Só mesmo o nome do autor me faria comprar o livro "Paiva Couceiro, um herói português".
A figura de Paiva Couceiro, um militarista reaccionário nunca me interessou particularmente.
Mas sendo Pulido Valente desde há pelo menos duas décadas o mais brilhante cronista da direita portuguesa e um dos poucos que se consegue ler de forma consistente, e para além disso historiador (apesar do retrato autodepreciativo que ele faz da sua passagem por Oxford num artigo autobiográfico que escreveu há mais de uma década) pensei que seria uma oportunidade para ficar a conhecer um pouco melhor uma época histórica que eu conheço mal e que suponho é em geral mal conhecida: as campanhas de África e a sua ligação com a política portuguesa das últimas décadas da Monarquia e o período da primeira República.
Infelizmente fiquei desapontado.
Ainda que sejam referidos uma série de episódios concretos e indicada ampla bibliografia que demonstra que o autor levou o trabalho a sério, o livro é uma espécie de grande crónica esticada que parece em certos momentos ter sido escrita "a despachar".
Por vezes há a sensação comum a certas obras da historiografia anglo saxónica em que a política é tratada como uma caixa negra, onde se joga um intrincado xadrês onde só ocasionalmente chegam os ecos do que se passa na sociedade.
Paiva Couceiro parece afinal um títere, um boneco articulado que passa a vida a correr de um lado para o outro numa agitação demente com desprezo da sua vida, dos que lhe são mais próximos e dos outros.
Será que isto faz dele um dos heróis da Direita portuguesa "que se opunha a Salazar"?
Que quer isto dizer? Uma outra via? Talvez afinal, o episódio de juventude do herói em que ele afinfa cinco tiros num sujeito ordinário que com ele chocou algures na Baixa diga muito mais sobre as alternativas e o estilo da Direita do que nem o próprio Pulido pretenderia tornar claro.
Note-se que Pulido Valente é o autor de um estilo único e acutilante que recorre a um léxico muito próprio que impôs no vocabulário formal da crónica portuguesa, e onde se fundem a concisão e a clareza com uma adjectivação muito eficaz.
Eficaz sobretudo porque tem a arte de criar uma forte empatia com o leitor que converte em "cúmplice" inconsciente de um senso comum "óbvio" e impermeável ao entendimento da ralé, que é corporizada pelo objecto da crónica.

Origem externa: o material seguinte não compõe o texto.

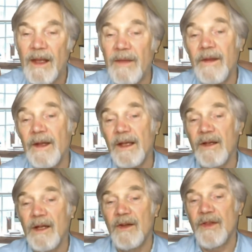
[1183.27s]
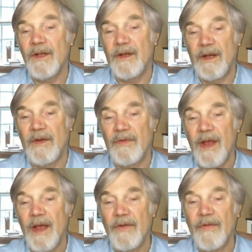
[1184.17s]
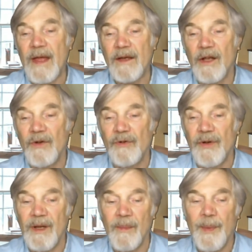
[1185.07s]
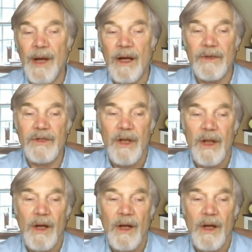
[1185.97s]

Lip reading: in the 1930s, as that country embarked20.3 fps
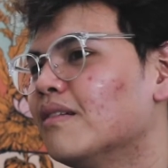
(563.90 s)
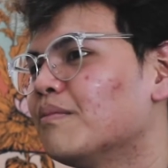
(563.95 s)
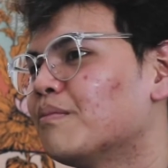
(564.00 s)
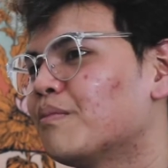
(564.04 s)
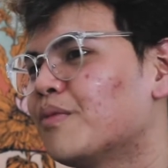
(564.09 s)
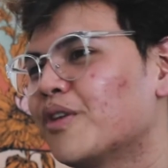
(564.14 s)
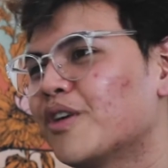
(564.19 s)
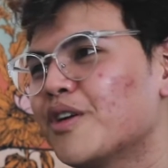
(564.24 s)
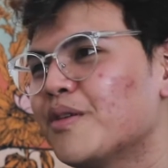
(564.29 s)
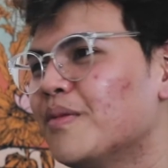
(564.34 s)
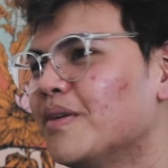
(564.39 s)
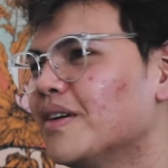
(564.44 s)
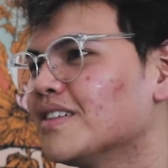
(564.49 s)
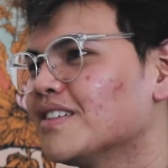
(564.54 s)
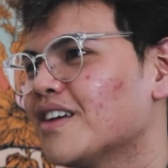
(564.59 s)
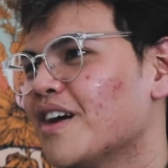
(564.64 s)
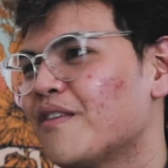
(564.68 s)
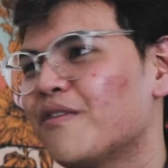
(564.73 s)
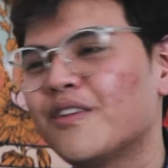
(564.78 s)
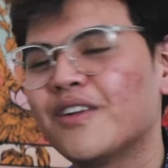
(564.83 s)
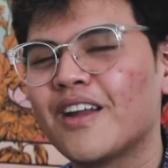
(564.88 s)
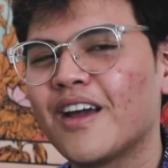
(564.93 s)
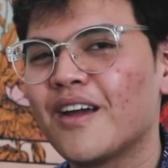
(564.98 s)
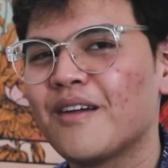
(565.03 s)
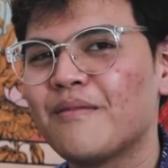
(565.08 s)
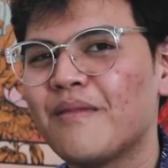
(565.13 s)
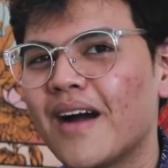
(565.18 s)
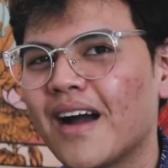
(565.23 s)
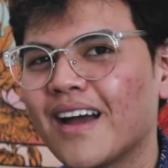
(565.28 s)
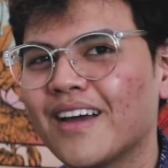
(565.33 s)
pretty much every day
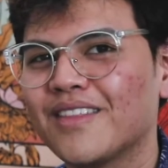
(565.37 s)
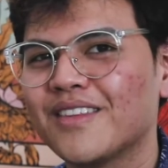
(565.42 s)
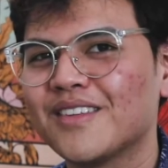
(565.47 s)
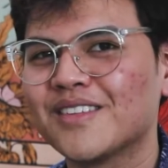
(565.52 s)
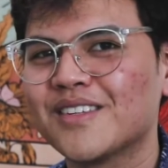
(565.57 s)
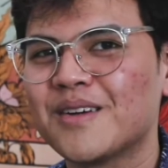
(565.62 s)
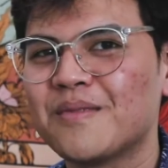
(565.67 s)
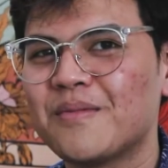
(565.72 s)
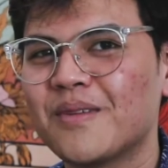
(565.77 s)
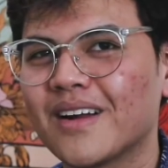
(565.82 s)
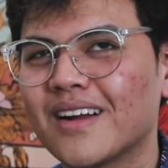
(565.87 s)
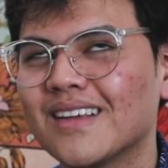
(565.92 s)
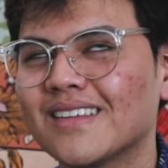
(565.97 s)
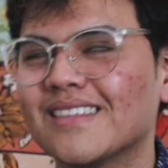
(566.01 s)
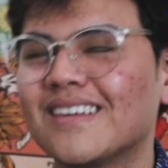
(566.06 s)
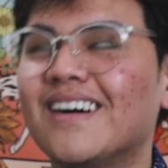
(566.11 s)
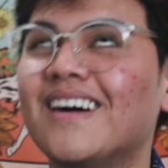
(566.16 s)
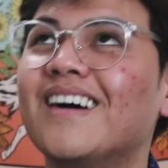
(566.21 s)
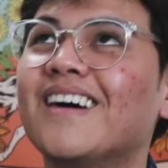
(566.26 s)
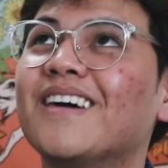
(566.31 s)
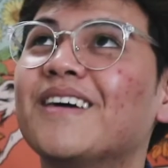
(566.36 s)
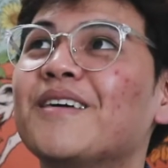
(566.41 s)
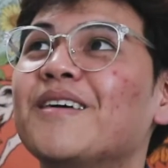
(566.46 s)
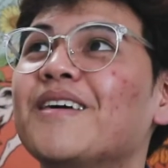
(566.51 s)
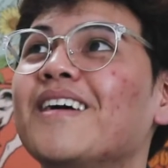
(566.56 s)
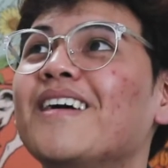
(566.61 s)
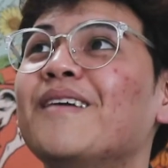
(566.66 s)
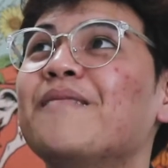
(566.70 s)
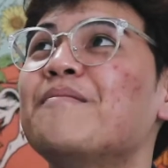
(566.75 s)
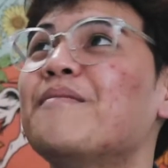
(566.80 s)
back in the summer because
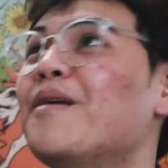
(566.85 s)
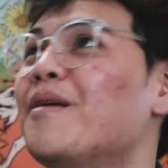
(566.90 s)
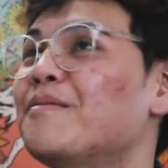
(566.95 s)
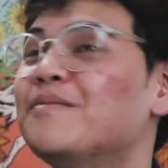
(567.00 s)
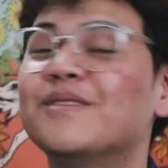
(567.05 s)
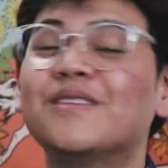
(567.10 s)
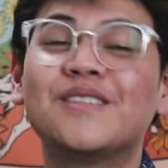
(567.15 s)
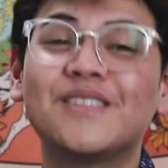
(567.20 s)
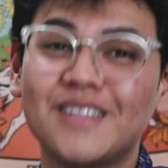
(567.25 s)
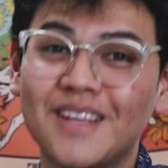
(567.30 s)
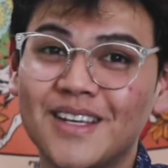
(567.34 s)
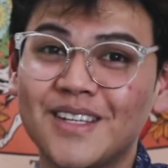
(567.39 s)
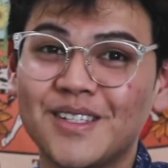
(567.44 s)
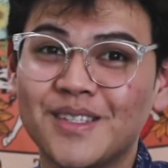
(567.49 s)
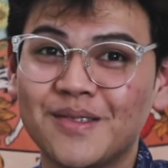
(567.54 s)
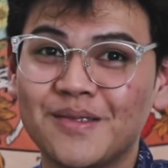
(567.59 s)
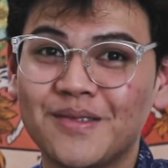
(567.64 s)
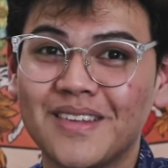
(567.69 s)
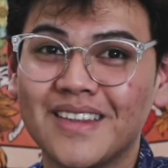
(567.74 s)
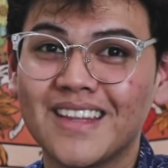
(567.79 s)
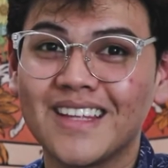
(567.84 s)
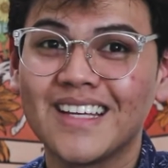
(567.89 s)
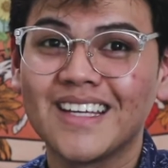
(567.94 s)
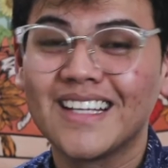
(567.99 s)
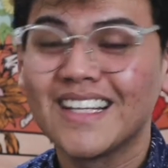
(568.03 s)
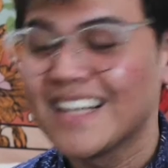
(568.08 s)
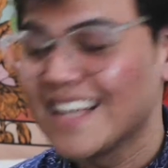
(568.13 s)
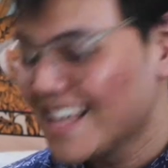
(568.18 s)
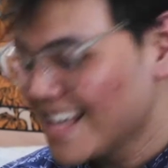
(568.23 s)
I'm obsessed with it.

Ora num livro deste tipo, as "evidências" acabam por se tornar cansativas e mesmo chatas quando sistematicamente não são explicadas.
Talvez seja difícil, e exija muito mais espaço, mas pelo amor de deus, então para quê persistir no tique?

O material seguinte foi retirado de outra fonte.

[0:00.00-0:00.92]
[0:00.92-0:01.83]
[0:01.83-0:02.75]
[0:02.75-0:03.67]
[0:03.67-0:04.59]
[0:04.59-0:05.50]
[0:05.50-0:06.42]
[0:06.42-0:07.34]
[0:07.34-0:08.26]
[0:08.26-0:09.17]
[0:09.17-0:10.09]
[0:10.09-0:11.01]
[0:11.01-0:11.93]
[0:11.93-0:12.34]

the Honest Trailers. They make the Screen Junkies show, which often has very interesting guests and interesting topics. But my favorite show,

Uma outra caracteristica que resulta extremamente irritante no livro resulta de uma das qualidades principais das crónicas.
É que nas crónicas é possível arrasar os alvos de Pulido um a um, por crónica, recolhendo o entusiasmo dos restantes poupados nesse dia. Na semana seguinte mudará o alvo e a vítima da semana anterior juntar-se-á com alegria à comunidade dos poupados.
Num livro, a páginas tantas é difícil continuar a aturar por muitos capítulos que todos os intervenientes de todos os lados das barricadas decidam sempre tudo com base na inanidade, na incompetência e na estupidez atentatórias do bom senso.
Aliás chega a dar a sensação de que a adjectivação aplicada a certos casos concretos decorre de um mero procedimento burocrático, como se o autor a aplicasse como chapa três.
A história segundo Pulido, é largamente a História Geral da Cretinice obervada críticamente de um ninho de águia onde habita um "bom senso" que nada nos diz do que efectivamente ele pensa, ou se pensa alguma coisa e não é apenas um robot com mau feitio programado para proferir tiradas brilhantes a arrasar hipotéticos adversários.